Proposals have been introduced in the New York State legislature to force New York’s public pension fund managers to divest all of New York’s fossil fuel assets by 2020 and all coal holdings within one year. Unfortunately for New York state retirees, these proposals ignore the financial reality of divesting.
As New York State Comptroller Thomas DiNapoli stated recently:
“My fiduciary duty requires me to focus on the long term value of the Fund. To achieve that objective the Fund works to maximize returns and minimize risks. Key to accomplishing this objective is diversifying the Fund’s investments across sectors and asset classes—including the energy sector, where fossil fuels continue to play an integral role in powering the world’s electricity generators, industry, transportation, and infrastructure.”

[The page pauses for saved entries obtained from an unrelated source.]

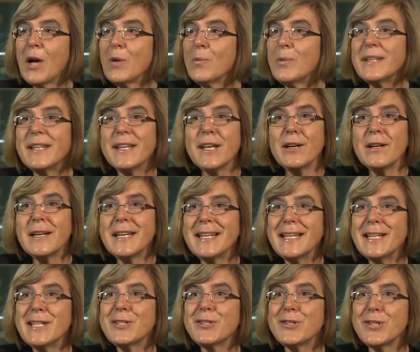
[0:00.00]
With the early
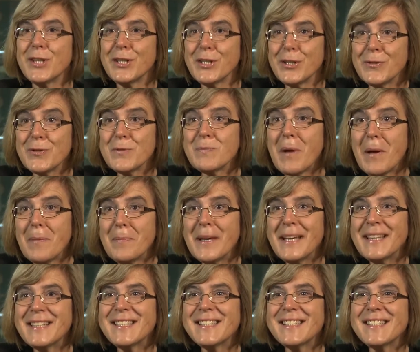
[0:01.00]
years, she used
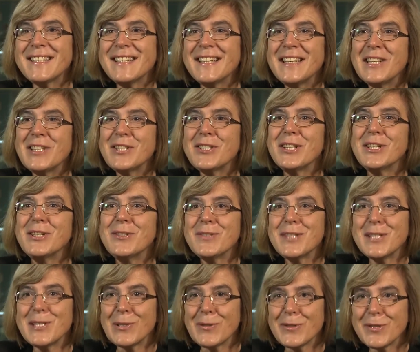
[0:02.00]
puppets. She
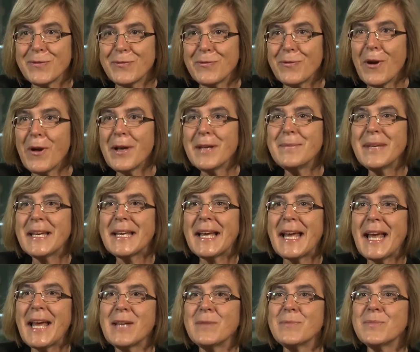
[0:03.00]
uses lots of rhyming
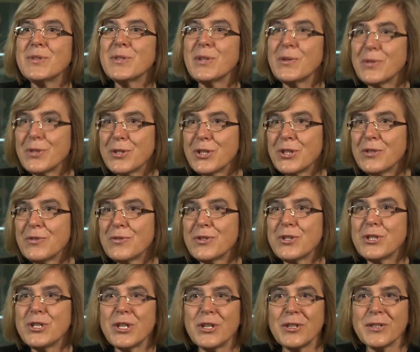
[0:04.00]
games, so the
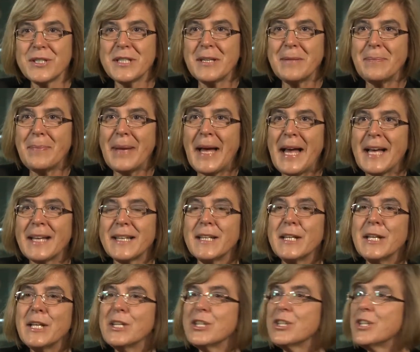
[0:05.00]
children chant it back.
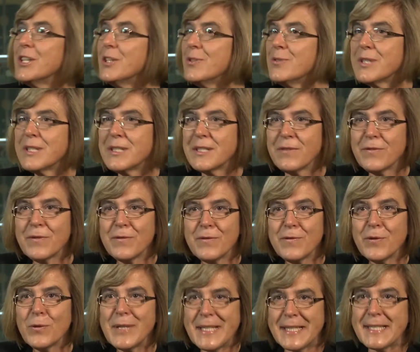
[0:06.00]
She uses different
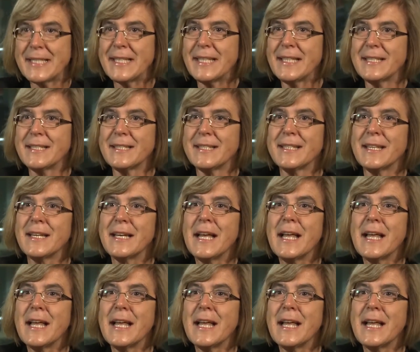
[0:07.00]
voices.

In fact, a report by Sonecon found that “over FYs 2005-2013, oil and natural gas investments, which represented 5.0 percent of the total assets of New York’s two largest public employee pension plans, contributed 9.8 percent of the plans’ total gains.”
DiNapoli has also correctly noted that divesting stands in contradiction to having a voice within companies:
“Active engagement with the companies and managers in whom we invest [is] an integral component of addressing climate change risk to the Fund… simply put, if we don’t own any energy sector stocks, we lose our vote and our voice when it comes to the future of these companies.”
This road of engagement over costly, symbolic divestment is a much safer option for the more than 1 million members, retirees and beneficiaries that depend on the New York Pension Fund to support their daily life. Hopefully other state leaders will listen.